■ To do ■
The entries that follow must be given again exactly, with the pictures excluded.

Dataset entries
◇ ◇ ◇ ◇
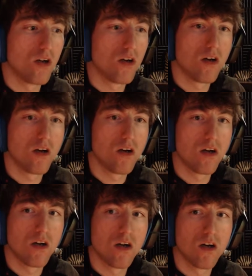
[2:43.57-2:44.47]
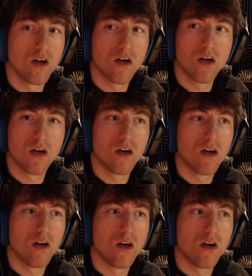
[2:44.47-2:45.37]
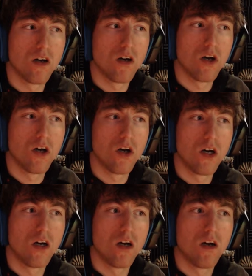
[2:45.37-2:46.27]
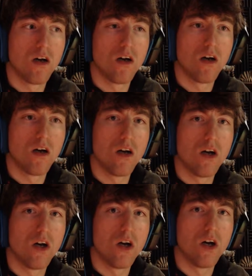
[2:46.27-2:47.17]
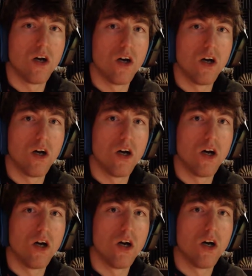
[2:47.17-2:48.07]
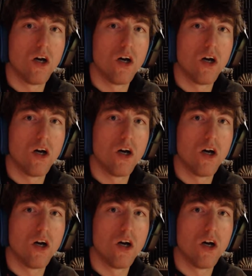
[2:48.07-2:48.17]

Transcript: Nobody speaks.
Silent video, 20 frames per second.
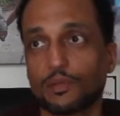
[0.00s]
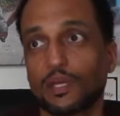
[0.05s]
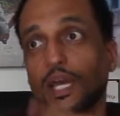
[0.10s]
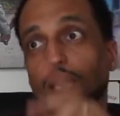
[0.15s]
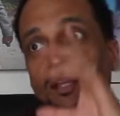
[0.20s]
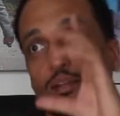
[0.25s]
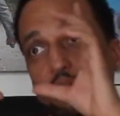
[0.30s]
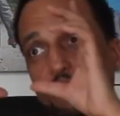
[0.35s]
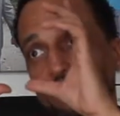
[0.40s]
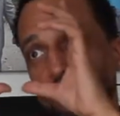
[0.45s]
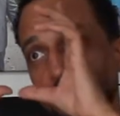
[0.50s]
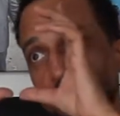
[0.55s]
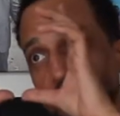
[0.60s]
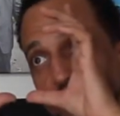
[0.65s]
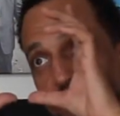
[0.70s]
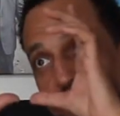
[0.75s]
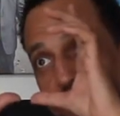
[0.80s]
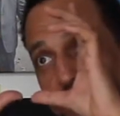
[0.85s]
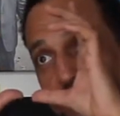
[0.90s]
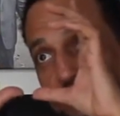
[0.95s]
you had to
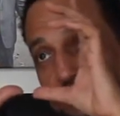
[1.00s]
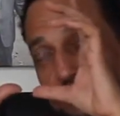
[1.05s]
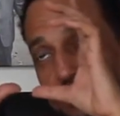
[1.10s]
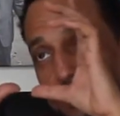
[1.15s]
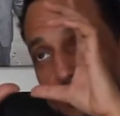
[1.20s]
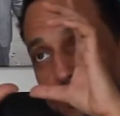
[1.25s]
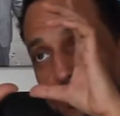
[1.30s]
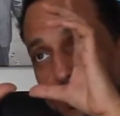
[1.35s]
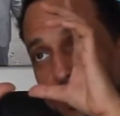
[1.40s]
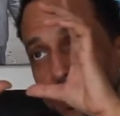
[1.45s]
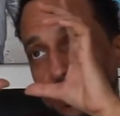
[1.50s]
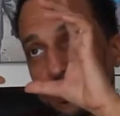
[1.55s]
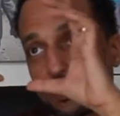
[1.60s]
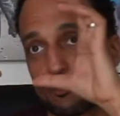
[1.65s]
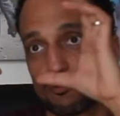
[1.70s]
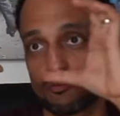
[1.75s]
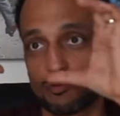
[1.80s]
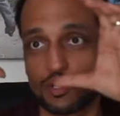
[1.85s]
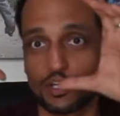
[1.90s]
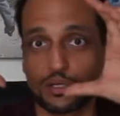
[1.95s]
focus on something and
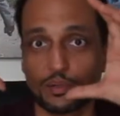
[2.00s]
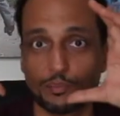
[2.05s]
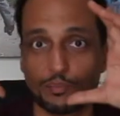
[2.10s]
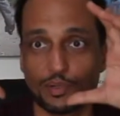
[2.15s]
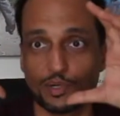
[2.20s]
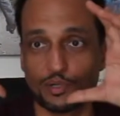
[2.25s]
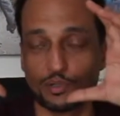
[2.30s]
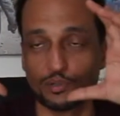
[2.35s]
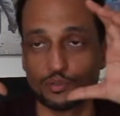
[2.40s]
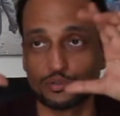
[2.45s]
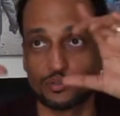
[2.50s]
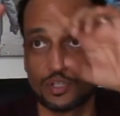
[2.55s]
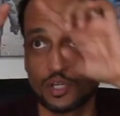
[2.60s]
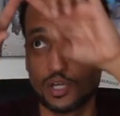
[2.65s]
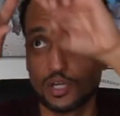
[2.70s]
then recompose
◇ ◇ ◇ ◇
■ Answer area ■
[2:43.57-2:44.47]
[2:44.47-2:45.37]
[2:45.37-2:46.27]
[2:46.27-2:47.17]
[2:47.17-2:48.07]
[2:48.07-2:48.17]

Transcript: Nobody speaks.
Silent video, 20 frames per second.
[0.00s]
[0.05s]
[0.10s]
[0.15s]
[0.20s]
[0.25s]
[0.30s]
[0.35s]
[0.40s]
[0.45s]
[0.50s]
[0.55s]
[0.60s]
[0.65s]
[0.70s]
[0.75s]
[0.80s]
[0.85s]
[0.90s]
[0.95s]
you had to
[1.00s]
[1.05s]
[1.10s]
[1.15s]
[1.20s]
[1.25s]
[1.30s]
[1.35s]
[1.40s]
[1.45s]
[1.50s]
[1.55s]
[1.60s]
[1.65s]
[1.70s]
[1.75s]
[1.80s]
[1.85s]
[1.90s]
[1.95s]
focus on something and
[2.00s]
[2.05s]
[2.10s]
[2.15s]
[2.20s]
[2.25s]
[2.30s]
[2.35s]
[2.40s]
[2.45s]
[2.50s]
[2.55s]
[2.60s]
[2.65s]
[2.70s]
then recompose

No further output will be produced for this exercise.